Ce qu’il faut retenir : La Cour applique à la lettre la clause pénale du mandat de location indiquant que « le mandant s’interdit, pendant le cours du mandat ou ses renouvellements ainsi que dans les 6 mois suivant son expiration [..] de traiter directement ou indirectement [..] avec un locataire présenté par lui sous peine d’avoir à verser à son mandataire une clause pénale ».

Cette clause ajoute que « cette interdiction vise tant la personne du locataire présenté que son conjoint ou toute société dans laquelle ledit mandataire aurait une participation ».

En raison de cette clause pénale, la Cour condamne le mandant et le preneur au paiement de la clause pénale du mandat pour avoir passé la location directement entre eux sans avoir rémunéré l’agent immobilier qui les avait présentés.
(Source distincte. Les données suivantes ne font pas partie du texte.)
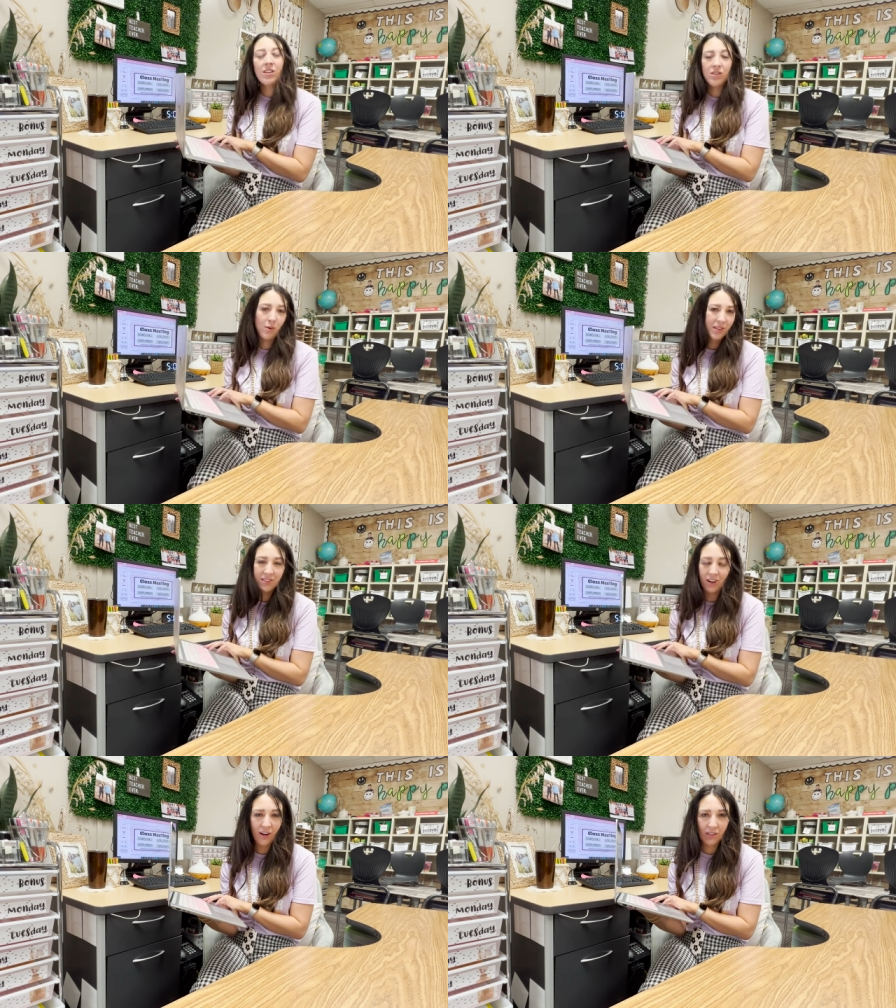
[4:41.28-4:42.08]
you can
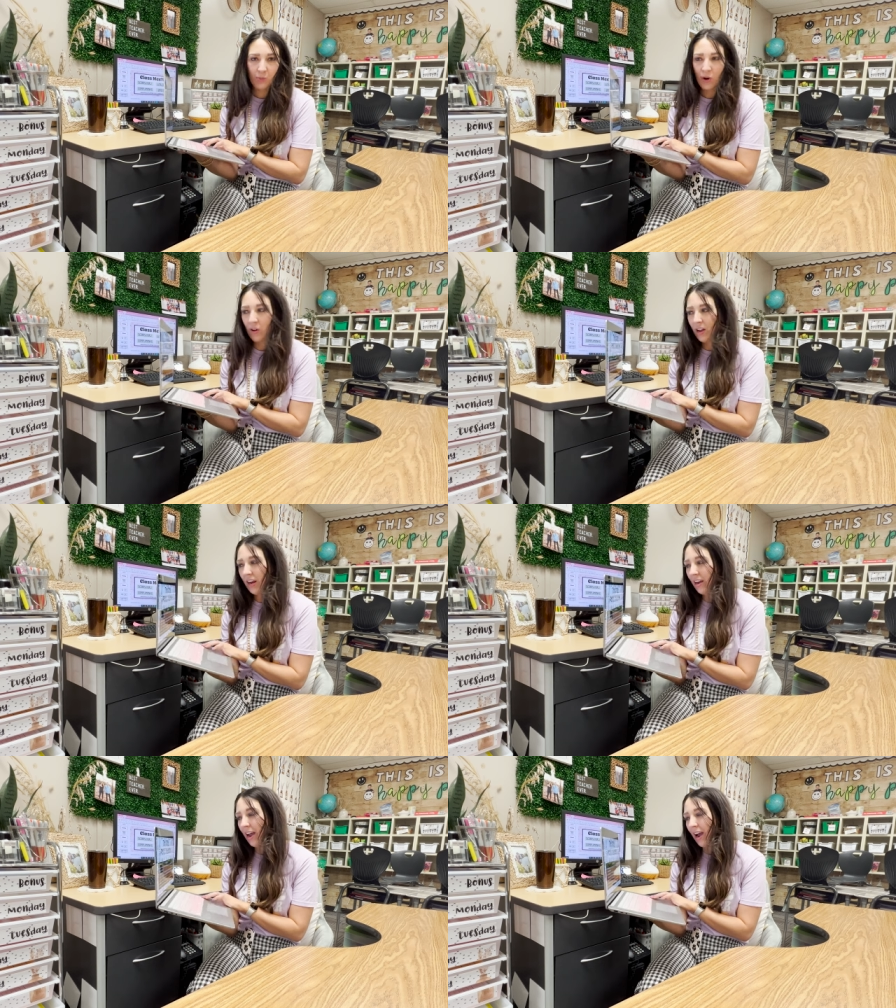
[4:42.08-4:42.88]
start small
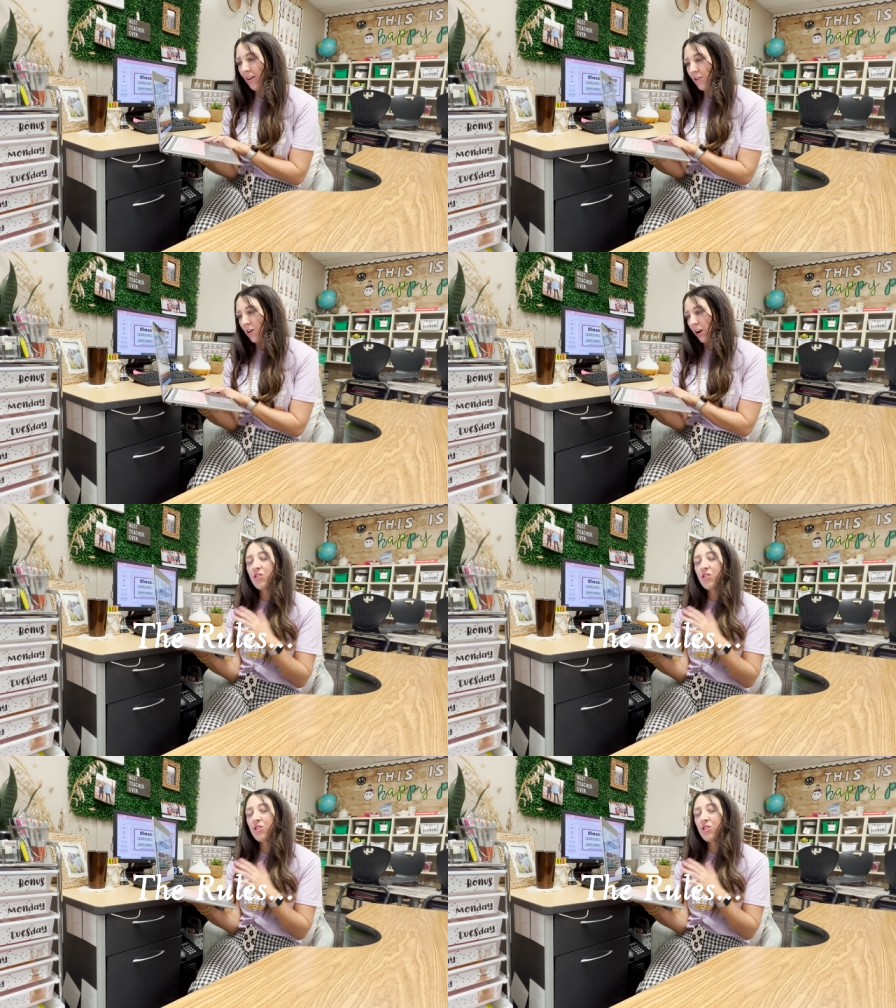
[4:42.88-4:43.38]
and add on.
Ainsi, la conclusion du contrat de location intervenue directement entre eux constitue un manquement aux stipulations du mandat.

Pour aller plus loin :

  • Constitue une inexécution contractuelle exposant les mandants au paiement de la clause pénale le fait de conclure une vente avec une personne présentée par l’agent immobilier et dès lors que le mandat stipule l’interdiction pour les mandants, pendant sa durée et les 12 mois suivant sa résiliation, de traiter directement ou par l’intermédiaire d’un autre mandataire avec un acheteur présenté par l’agent immobilier (C.Cass, 1ère c.civ, 23/01/19, n°18-10.549).
  • L’agence immobilière évincée justifiant avoir fait visiter le bien à l’acquéreur est fondée à demander l’application de la clause pénale du mandat (CA Paris, c.civ 2ème, 12/03/20, n°19/00542).